TASK GOAL
Lines from the top of the entries through the line that has "Video frames at 10" must be duplicated exactly, and no others.

------------------------------------------------------------

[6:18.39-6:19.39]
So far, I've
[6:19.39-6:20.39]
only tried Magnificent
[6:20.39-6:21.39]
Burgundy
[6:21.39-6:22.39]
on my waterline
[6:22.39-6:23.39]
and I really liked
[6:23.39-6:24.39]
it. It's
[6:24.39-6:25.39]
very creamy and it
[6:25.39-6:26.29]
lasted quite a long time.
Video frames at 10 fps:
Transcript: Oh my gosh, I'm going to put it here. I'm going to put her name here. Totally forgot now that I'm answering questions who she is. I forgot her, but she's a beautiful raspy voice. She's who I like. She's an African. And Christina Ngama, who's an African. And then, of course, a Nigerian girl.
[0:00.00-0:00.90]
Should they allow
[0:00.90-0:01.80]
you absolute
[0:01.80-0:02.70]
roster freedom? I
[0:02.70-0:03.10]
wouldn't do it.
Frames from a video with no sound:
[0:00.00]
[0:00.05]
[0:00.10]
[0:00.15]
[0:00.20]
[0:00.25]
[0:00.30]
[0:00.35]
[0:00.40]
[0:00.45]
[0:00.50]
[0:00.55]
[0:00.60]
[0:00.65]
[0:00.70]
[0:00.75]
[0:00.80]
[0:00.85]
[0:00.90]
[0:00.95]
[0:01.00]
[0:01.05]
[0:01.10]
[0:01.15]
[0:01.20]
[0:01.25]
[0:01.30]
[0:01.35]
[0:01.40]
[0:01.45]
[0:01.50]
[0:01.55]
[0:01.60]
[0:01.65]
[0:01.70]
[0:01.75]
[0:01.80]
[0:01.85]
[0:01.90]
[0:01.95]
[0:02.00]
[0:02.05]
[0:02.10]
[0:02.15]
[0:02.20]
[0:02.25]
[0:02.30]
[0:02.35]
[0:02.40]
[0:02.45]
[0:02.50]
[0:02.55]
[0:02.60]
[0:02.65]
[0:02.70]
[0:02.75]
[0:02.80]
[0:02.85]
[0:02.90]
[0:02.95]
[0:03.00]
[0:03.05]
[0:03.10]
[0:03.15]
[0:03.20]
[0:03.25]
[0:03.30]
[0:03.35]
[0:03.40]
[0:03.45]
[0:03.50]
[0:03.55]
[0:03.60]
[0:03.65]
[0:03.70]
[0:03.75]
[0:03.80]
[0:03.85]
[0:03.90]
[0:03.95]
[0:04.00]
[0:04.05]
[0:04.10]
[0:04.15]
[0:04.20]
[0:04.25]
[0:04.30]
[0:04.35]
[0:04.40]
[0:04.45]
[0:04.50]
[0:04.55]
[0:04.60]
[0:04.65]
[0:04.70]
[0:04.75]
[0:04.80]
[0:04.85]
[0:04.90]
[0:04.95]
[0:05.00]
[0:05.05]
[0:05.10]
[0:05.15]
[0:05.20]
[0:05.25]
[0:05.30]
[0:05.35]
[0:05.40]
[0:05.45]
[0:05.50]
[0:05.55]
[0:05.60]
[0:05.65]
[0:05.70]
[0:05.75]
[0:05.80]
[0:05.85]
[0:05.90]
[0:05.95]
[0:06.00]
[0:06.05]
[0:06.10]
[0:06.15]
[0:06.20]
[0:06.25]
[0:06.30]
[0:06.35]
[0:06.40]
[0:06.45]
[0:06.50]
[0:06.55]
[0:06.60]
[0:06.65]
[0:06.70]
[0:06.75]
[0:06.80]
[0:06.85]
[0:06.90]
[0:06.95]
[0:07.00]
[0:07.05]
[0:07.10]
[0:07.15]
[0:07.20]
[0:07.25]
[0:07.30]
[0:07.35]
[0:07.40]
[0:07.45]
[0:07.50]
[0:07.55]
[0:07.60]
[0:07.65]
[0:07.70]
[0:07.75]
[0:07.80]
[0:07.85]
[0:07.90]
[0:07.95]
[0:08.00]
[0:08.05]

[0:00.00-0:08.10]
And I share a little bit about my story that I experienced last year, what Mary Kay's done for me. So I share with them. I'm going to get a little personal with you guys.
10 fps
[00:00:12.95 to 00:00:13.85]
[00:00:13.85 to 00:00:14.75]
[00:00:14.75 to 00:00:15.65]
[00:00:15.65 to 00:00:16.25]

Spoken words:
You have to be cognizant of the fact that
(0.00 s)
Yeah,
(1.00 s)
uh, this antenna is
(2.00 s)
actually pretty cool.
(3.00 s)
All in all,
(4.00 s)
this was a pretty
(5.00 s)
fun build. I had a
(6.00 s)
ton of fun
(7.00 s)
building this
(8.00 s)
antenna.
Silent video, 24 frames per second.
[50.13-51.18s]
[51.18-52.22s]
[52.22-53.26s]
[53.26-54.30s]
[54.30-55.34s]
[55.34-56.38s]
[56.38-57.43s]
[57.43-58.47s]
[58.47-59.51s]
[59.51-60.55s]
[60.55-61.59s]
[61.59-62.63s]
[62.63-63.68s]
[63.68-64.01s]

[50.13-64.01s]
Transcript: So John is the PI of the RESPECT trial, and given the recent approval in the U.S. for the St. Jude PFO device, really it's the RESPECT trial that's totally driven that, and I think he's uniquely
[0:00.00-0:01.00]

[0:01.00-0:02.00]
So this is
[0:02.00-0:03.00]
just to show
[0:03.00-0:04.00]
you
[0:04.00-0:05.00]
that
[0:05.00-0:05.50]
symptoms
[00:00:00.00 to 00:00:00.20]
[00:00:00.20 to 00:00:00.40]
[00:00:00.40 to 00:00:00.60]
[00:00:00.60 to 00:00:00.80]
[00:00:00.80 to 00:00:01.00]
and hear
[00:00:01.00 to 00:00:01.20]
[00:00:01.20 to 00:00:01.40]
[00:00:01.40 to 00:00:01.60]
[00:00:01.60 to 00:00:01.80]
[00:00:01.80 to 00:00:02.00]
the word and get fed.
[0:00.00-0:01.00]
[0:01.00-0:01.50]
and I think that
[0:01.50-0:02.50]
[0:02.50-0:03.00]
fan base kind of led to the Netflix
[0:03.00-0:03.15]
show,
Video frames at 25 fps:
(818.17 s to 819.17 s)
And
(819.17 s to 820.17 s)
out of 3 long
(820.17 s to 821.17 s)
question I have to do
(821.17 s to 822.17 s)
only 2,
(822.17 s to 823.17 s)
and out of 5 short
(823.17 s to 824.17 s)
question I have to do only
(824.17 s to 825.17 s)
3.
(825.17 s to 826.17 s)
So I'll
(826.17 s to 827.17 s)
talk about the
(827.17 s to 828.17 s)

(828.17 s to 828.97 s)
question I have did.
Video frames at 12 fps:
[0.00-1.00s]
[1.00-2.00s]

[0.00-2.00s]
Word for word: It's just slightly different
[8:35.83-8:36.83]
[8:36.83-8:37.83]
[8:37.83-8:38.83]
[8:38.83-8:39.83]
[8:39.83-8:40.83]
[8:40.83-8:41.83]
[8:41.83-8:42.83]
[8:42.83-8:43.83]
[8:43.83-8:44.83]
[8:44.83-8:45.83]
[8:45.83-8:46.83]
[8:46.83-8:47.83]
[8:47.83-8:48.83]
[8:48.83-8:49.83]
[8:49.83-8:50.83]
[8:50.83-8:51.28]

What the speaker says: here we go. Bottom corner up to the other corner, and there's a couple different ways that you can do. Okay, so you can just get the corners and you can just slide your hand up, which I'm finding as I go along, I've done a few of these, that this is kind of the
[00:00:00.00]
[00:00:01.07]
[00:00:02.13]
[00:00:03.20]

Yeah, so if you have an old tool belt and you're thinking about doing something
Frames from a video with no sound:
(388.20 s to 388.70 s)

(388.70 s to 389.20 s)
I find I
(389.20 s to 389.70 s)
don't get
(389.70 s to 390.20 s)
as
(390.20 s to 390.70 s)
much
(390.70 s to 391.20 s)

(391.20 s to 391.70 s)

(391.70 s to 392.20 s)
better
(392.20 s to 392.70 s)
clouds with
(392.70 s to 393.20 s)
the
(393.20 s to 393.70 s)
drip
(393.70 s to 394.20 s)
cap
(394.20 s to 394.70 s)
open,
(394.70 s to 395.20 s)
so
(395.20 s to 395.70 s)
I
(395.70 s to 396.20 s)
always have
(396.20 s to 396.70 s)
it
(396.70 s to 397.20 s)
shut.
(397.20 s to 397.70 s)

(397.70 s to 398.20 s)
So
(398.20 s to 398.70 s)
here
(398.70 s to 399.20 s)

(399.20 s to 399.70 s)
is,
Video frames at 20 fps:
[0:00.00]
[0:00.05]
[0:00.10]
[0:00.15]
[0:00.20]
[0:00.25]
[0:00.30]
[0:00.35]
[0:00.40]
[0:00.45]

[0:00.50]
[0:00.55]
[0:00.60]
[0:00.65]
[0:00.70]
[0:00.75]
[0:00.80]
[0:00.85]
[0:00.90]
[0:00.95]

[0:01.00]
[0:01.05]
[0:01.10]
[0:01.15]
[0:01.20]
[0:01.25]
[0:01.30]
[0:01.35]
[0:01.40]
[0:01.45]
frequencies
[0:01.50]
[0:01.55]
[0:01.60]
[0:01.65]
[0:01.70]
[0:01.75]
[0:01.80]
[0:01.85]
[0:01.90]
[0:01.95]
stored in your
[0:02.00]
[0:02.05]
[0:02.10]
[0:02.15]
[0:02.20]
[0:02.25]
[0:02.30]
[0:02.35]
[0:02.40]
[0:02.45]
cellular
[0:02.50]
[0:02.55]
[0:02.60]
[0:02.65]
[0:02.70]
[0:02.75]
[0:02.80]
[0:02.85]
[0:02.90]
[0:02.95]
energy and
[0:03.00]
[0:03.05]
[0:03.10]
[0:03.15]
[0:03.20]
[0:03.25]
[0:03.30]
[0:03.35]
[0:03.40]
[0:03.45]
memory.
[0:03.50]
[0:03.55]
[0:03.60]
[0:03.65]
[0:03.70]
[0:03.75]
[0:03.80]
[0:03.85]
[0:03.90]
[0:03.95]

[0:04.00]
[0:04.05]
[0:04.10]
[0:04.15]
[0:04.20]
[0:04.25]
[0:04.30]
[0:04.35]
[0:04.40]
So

------------------------------------------------------------

WRITTEN REPLY
[6:18.39-6:19.39]
So far, I've
[6:19.39-6:20.39]
only tried Magnificent
[6:20.39-6:21.39]
Burgundy
[6:21.39-6:22.39]
on my waterline
[6:22.39-6:23.39]
and I really liked
[6:23.39-6:24.39]
it. It's
[6:24.39-6:25.39]
very creamy and it
[6:25.39-6:26.29]
lasted quite a long time.
Video frames at 10 fps:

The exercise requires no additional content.